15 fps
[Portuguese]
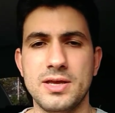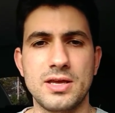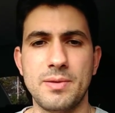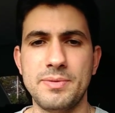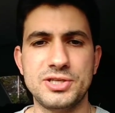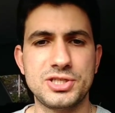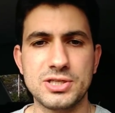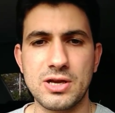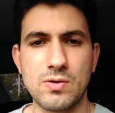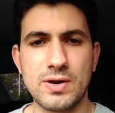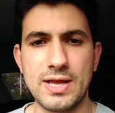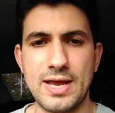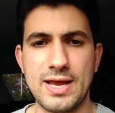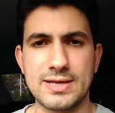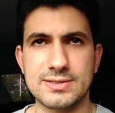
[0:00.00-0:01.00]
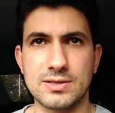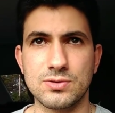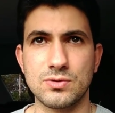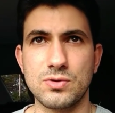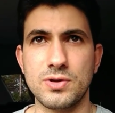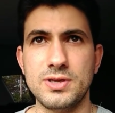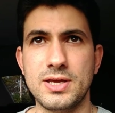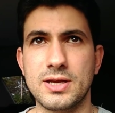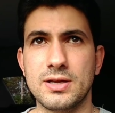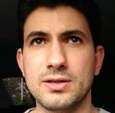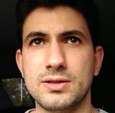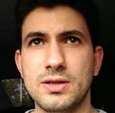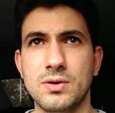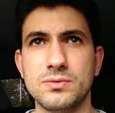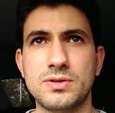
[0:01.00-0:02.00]
E a mexida agora é essa, do
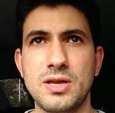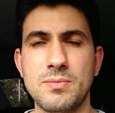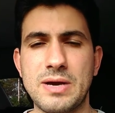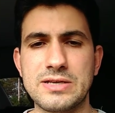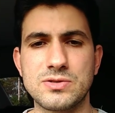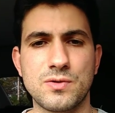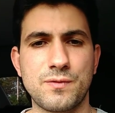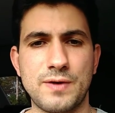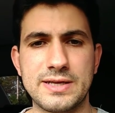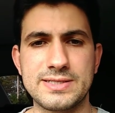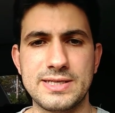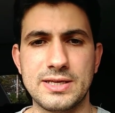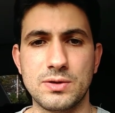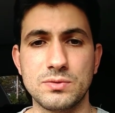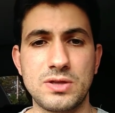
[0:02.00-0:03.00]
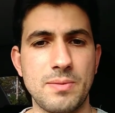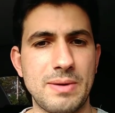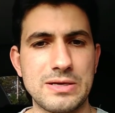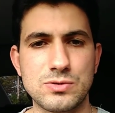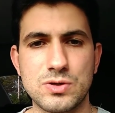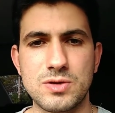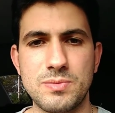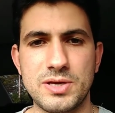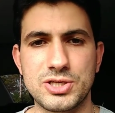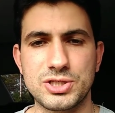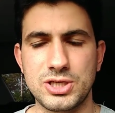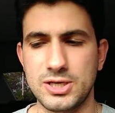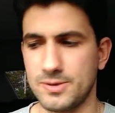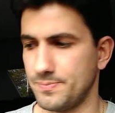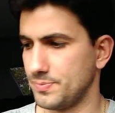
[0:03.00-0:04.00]
doideira. Não tem mais o que fazer, não tem mais o que
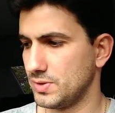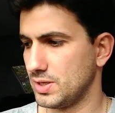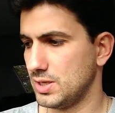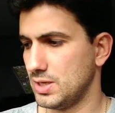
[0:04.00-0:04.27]
mexer.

┄┄┄┄┄┄┄┄┄┄┄┄┄┄┄┄┄┄┄┄

• [Exercise brief]: Look above for the line containing "[0:01.00-0:02.00]", then retype it and each line after it to the end of the records, exactly and without pictures.

• [Expected output]:
[0:01.00-0:02.00]
E a mexida agora é essa, do
[0:02.00-0:03.00]
[0:03.00-0:04.00]
doideira. Não tem mais o que fazer, não tem mais o que
[0:04.00-0:04.27]
mexer.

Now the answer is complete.